* **Exercise requirements**
Within the entries below, please retype exactly the lines starting with the line that has "[00:13:24.86]" and going on through the line that has "[00:13:26.86]", but not the pictures.
########
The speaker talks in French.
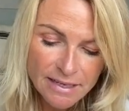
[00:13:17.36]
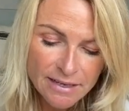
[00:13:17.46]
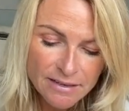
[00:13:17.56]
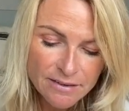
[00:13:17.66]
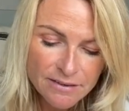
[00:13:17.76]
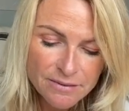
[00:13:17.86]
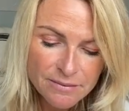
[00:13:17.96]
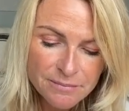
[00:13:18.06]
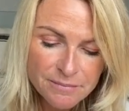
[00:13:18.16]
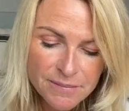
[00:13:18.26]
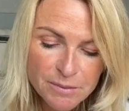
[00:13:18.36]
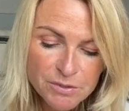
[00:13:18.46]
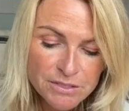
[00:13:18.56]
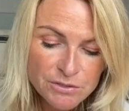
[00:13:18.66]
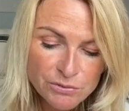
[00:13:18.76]
Euh, et
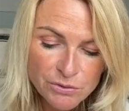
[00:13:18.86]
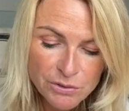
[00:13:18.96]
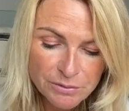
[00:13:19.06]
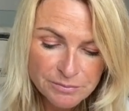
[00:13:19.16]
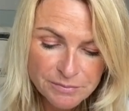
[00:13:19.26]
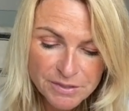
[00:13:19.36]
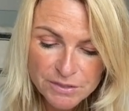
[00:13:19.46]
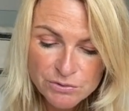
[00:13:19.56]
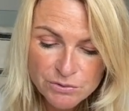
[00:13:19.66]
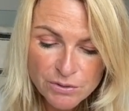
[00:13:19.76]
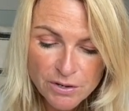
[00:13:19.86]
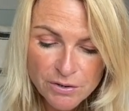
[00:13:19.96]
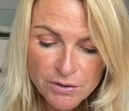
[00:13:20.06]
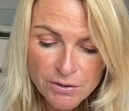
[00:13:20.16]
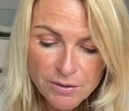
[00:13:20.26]
bien sûr, bien sûr,
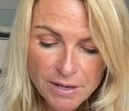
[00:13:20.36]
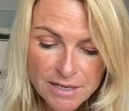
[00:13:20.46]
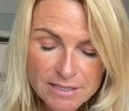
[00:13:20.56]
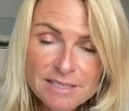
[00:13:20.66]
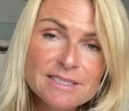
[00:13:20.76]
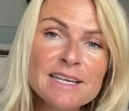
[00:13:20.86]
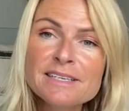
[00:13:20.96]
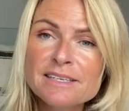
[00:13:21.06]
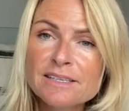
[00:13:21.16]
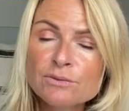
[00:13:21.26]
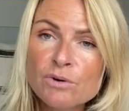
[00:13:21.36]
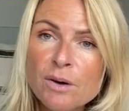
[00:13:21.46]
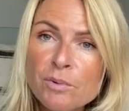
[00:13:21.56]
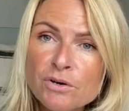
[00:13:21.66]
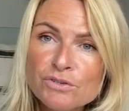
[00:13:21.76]
c'est celle qui nous
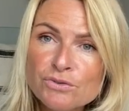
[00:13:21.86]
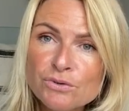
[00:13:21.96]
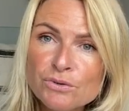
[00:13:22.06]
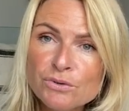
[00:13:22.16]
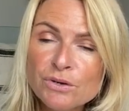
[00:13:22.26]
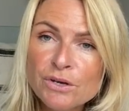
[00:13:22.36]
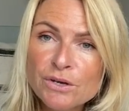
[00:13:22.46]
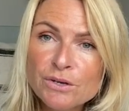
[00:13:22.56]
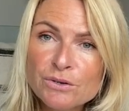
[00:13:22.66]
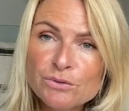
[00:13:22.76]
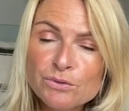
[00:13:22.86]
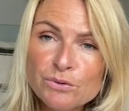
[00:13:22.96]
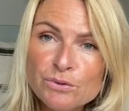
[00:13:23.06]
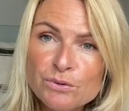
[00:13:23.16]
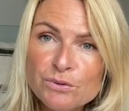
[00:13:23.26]
rapproche de,
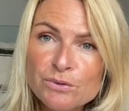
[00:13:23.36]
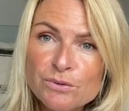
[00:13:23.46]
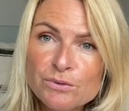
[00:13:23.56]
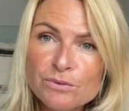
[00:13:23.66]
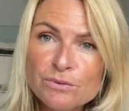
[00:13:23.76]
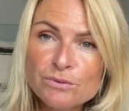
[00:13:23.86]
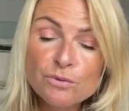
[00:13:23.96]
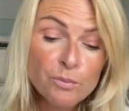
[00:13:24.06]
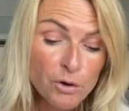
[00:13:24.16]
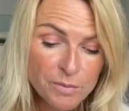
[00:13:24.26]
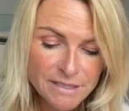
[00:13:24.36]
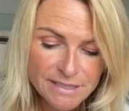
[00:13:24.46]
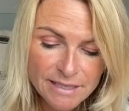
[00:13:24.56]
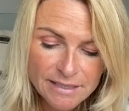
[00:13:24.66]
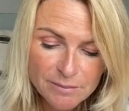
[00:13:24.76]
de, de
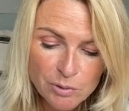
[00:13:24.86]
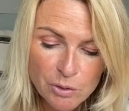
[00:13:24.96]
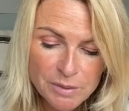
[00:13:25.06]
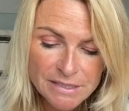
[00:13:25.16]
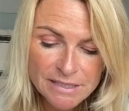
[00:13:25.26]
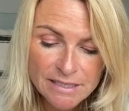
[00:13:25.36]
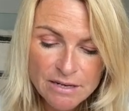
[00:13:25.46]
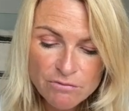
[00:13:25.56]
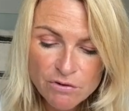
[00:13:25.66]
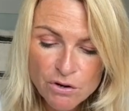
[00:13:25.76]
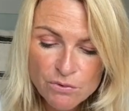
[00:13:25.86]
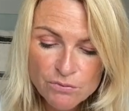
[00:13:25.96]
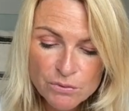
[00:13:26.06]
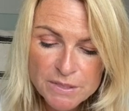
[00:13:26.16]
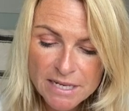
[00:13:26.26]
Prométhée. Et Prométhée, il vole le
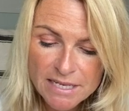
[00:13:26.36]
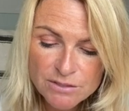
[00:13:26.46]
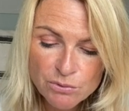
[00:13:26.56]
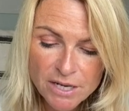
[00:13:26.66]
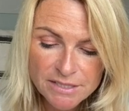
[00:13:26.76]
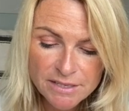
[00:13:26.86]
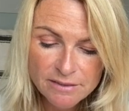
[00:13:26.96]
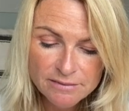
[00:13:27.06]
feu céleste ouranien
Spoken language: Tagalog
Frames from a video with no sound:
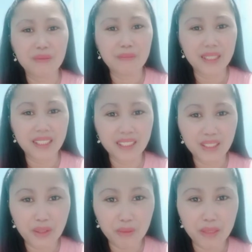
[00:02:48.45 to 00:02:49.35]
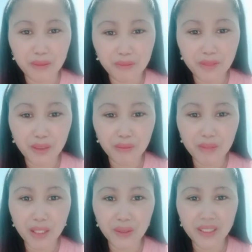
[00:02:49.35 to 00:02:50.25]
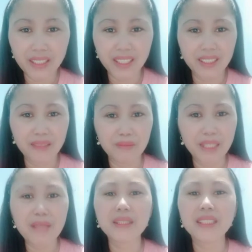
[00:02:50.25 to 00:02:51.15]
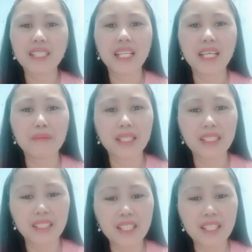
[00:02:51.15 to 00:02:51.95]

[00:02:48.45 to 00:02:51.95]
please comment down below and maraming salamat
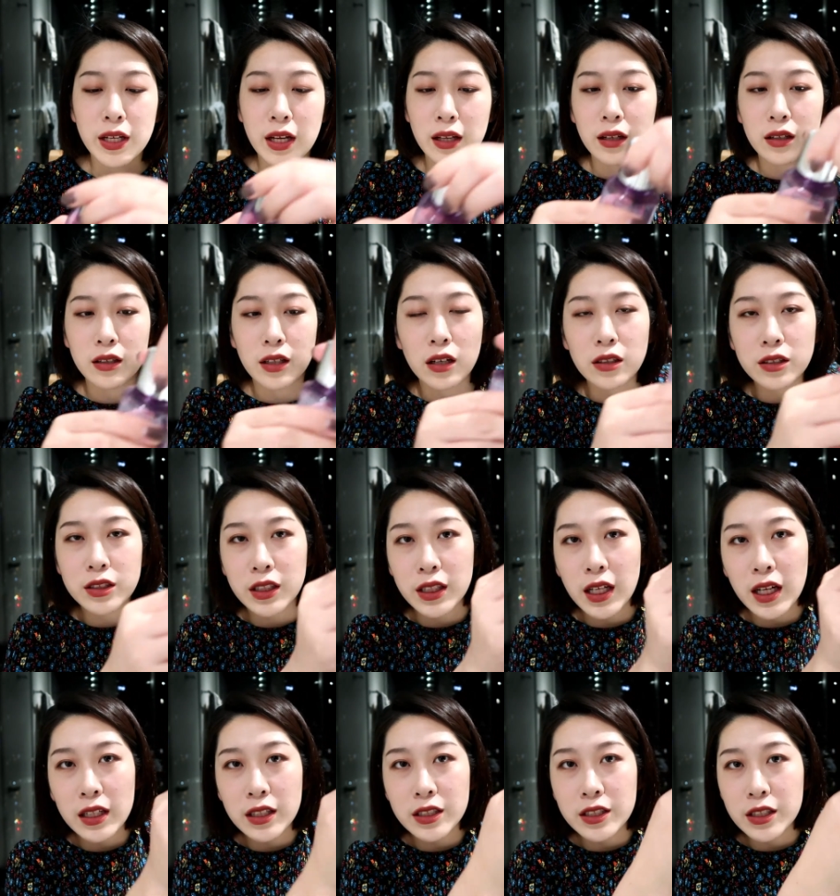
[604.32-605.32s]
点了，而且
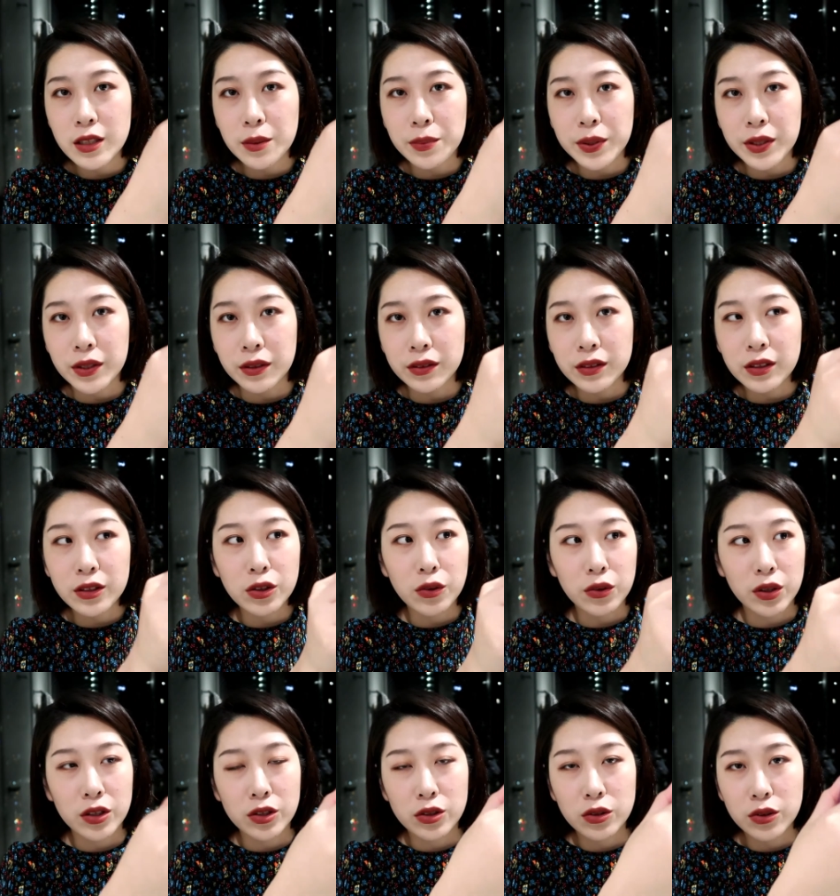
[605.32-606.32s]
它的这个瓶子
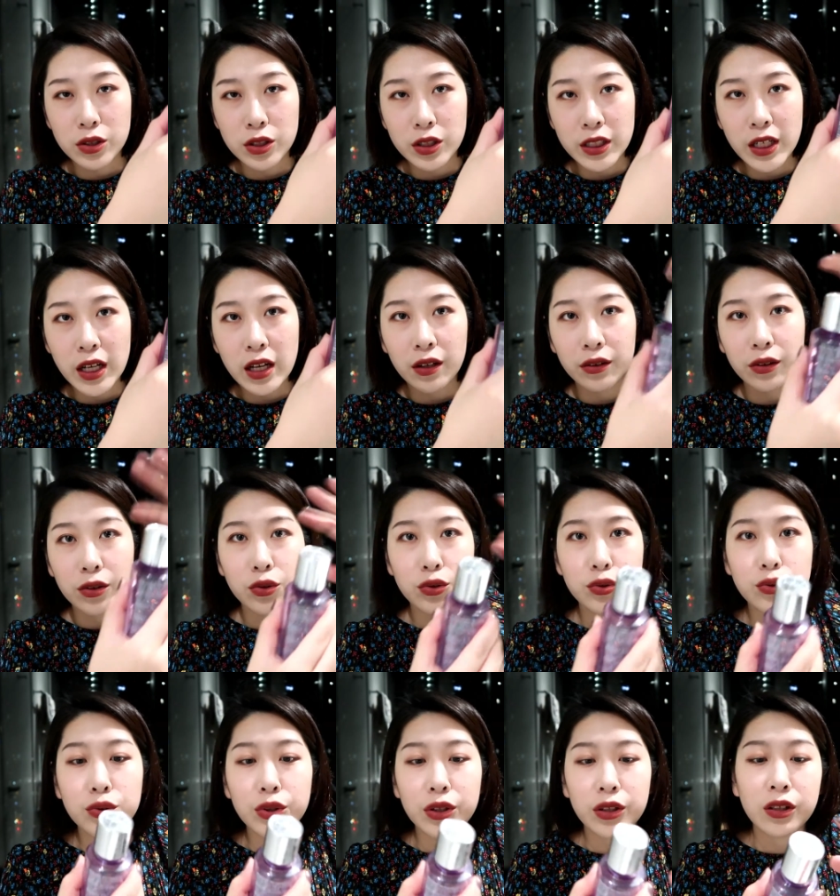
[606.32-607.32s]
拧上之后是这样的，你
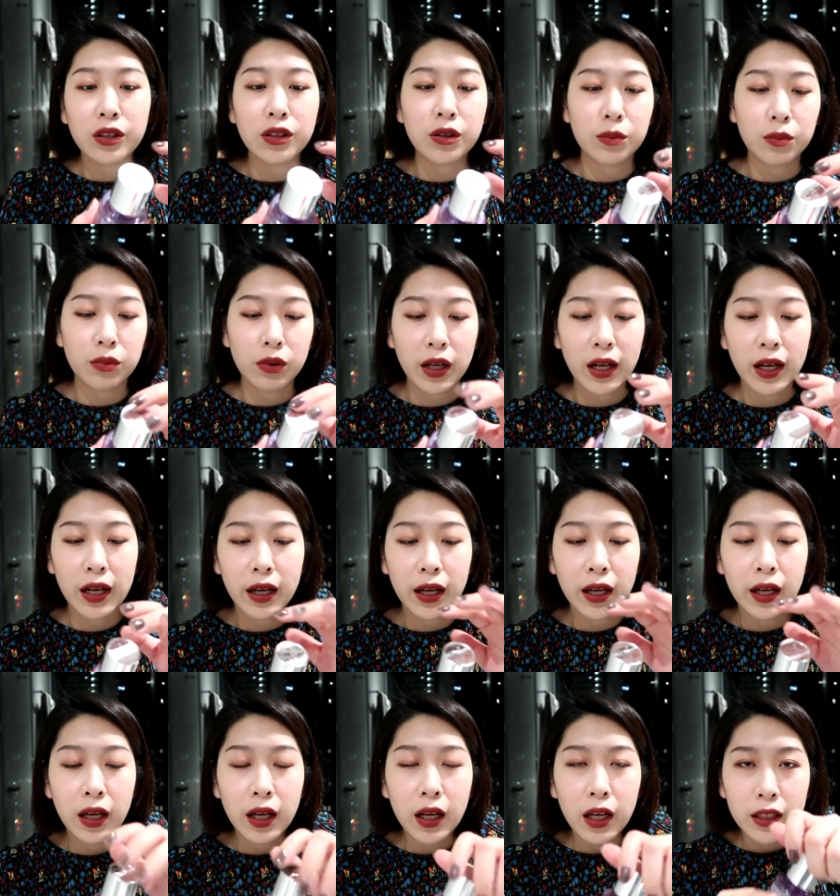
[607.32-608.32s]
就你拧不
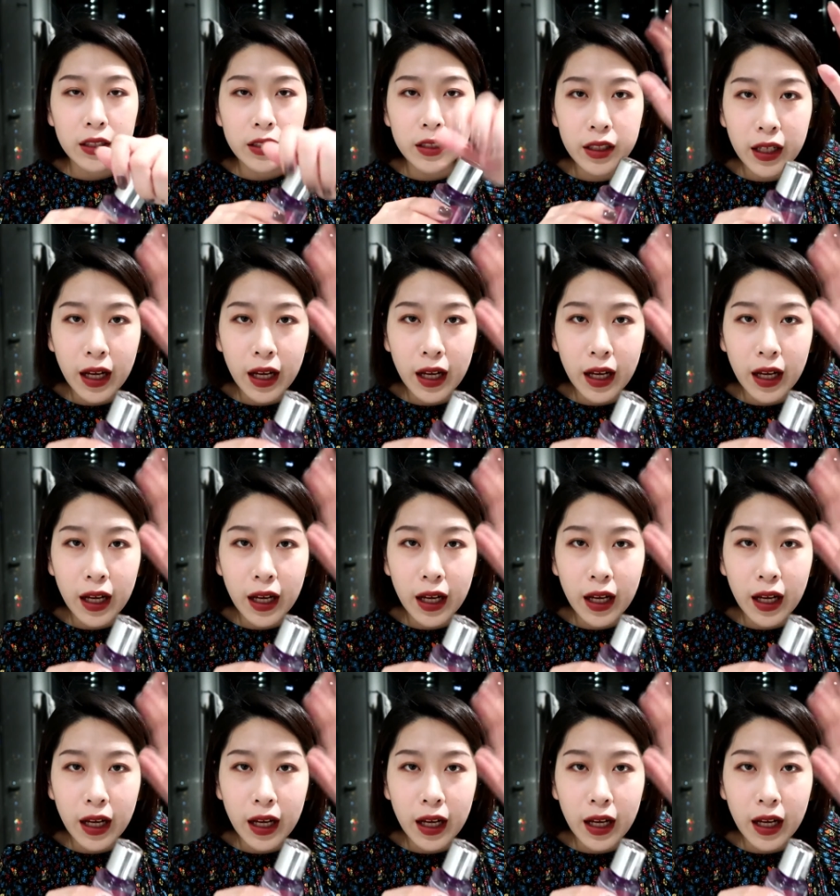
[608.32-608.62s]
开，你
########
* **Response area**
[00:13:24.86]
[00:13:24.96]
[00:13:25.06]
[00:13:25.16]
[00:13:25.26]
[00:13:25.36]
[00:13:25.46]
[00:13:25.56]
[00:13:25.66]
[00:13:25.76]
[00:13:25.86]
[00:13:25.96]
[00:13:26.06]
[00:13:26.16]
[00:13:26.26]
Prométhée. Et Prométhée, il vole le
[00:13:26.36]
[00:13:26.46]
[00:13:26.56]
[00:13:26.66]
[00:13:26.76]
[00:13:26.86]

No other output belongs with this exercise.